### SUPPLIED RECORDS
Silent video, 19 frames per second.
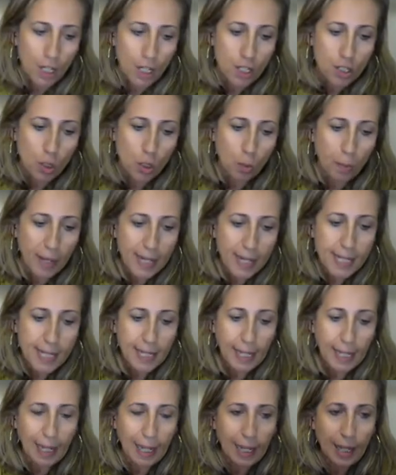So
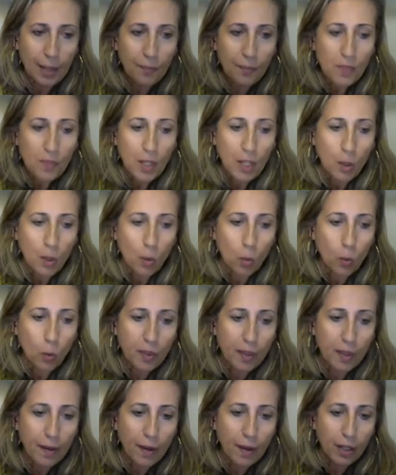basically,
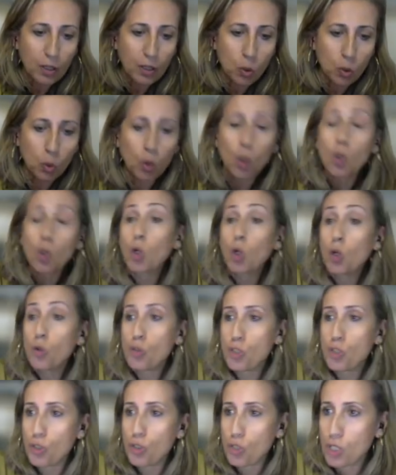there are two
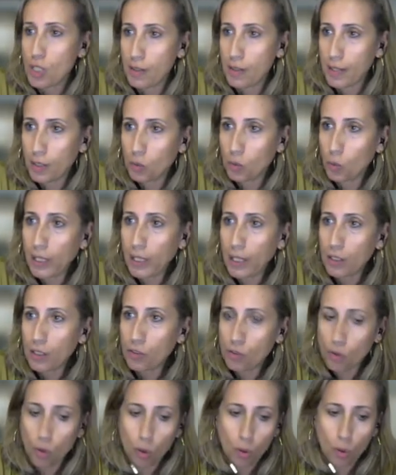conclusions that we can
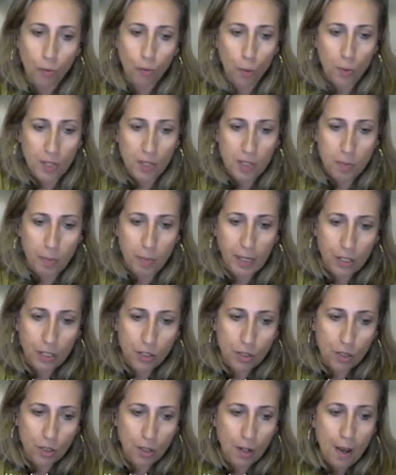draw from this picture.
...
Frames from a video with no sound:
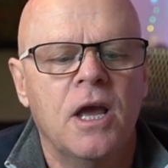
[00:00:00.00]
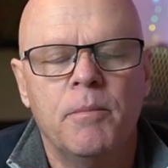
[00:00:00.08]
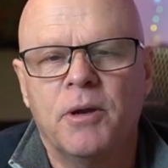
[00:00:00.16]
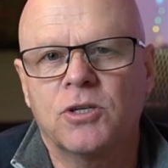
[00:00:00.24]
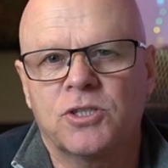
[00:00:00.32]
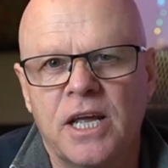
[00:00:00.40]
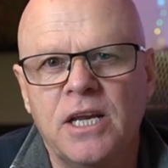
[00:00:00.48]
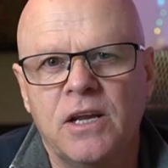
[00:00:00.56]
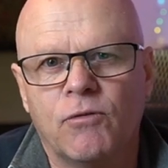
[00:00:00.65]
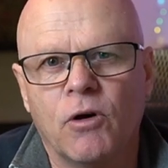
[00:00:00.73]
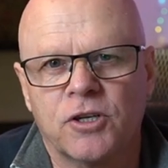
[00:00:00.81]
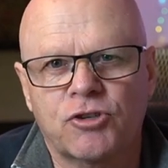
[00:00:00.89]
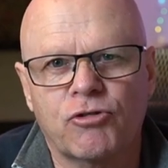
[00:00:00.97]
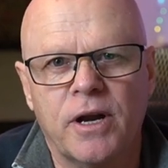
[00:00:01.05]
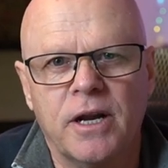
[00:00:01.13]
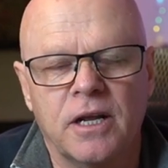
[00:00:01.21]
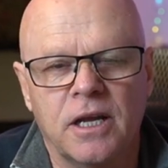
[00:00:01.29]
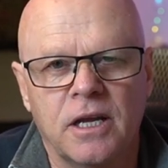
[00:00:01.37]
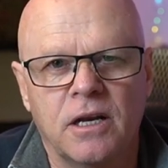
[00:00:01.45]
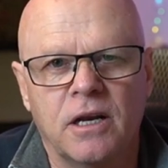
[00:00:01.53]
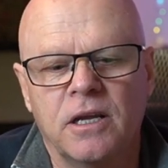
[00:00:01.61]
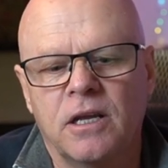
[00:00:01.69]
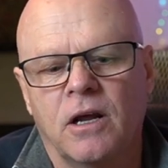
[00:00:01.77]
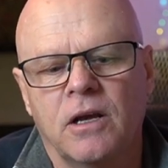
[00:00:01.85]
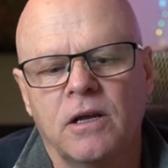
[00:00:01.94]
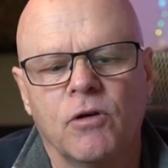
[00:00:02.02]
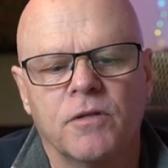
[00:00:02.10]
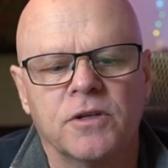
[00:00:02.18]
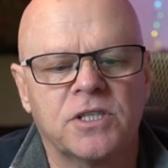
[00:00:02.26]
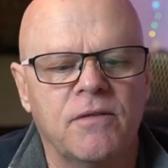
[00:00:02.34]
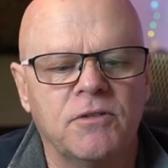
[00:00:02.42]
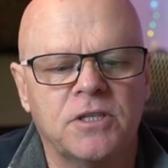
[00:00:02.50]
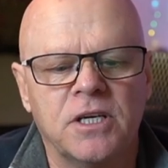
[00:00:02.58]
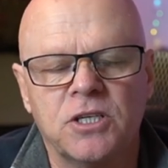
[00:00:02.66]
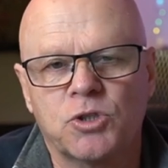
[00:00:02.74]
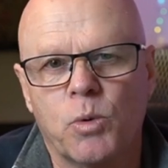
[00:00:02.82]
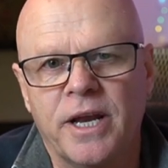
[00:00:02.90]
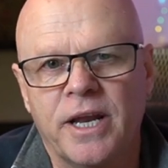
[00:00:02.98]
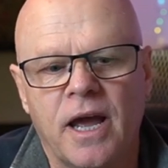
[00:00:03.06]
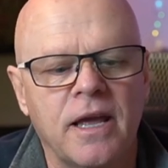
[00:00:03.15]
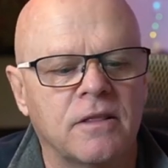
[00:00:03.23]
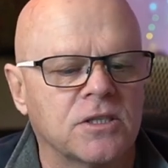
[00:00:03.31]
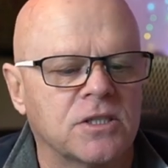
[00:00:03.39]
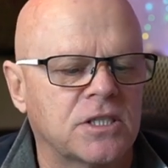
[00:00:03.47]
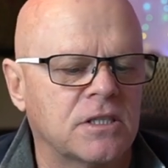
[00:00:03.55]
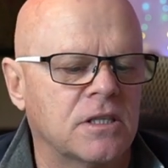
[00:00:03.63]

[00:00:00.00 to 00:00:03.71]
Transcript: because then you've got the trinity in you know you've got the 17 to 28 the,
...
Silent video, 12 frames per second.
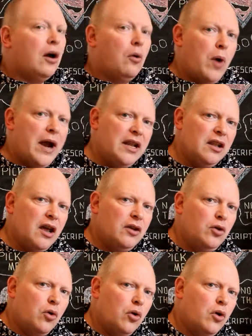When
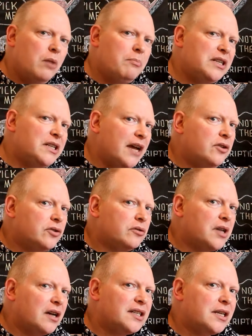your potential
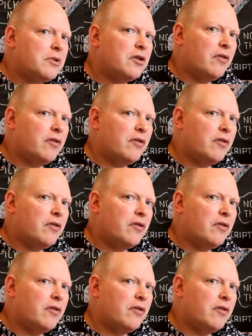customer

### ASSIGNED TASK
Beginning with the line that contains "Frames from a" and ending with the line that contains "Transcript: because then", reproduce the listing exactly, pictures excluded.

### ANSWER BELOW
Frames from a video with no sound:
[00:00:00.00]
[00:00:00.08]
[00:00:00.16]
[00:00:00.24]
[00:00:00.32]
[00:00:00.40]
[00:00:00.48]
[00:00:00.56]
[00:00:00.65]
[00:00:00.73]
[00:00:00.81]
[00:00:00.89]
[00:00:00.97]
[00:00:01.05]
[00:00:01.13]
[00:00:01.21]
[00:00:01.29]
[00:00:01.37]
[00:00:01.45]
[00:00:01.53]
[00:00:01.61]
[00:00:01.69]
[00:00:01.77]
[00:00:01.85]
[00:00:01.94]
[00:00:02.02]
[00:00:02.10]
[00:00:02.18]
[00:00:02.26]
[00:00:02.34]
[00:00:02.42]
[00:00:02.50]
[00:00:02.58]
[00:00:02.66]
[00:00:02.74]
[00:00:02.82]
[00:00:02.90]
[00:00:02.98]
[00:00:03.06]
[00:00:03.15]
[00:00:03.23]
[00:00:03.31]
[00:00:03.39]
[00:00:03.47]
[00:00:03.55]
[00:00:03.63]

[00:00:00.00 to 00:00:03.71]
Transcript: because then you've got the trinity in you know you've got the 17 to 28 the,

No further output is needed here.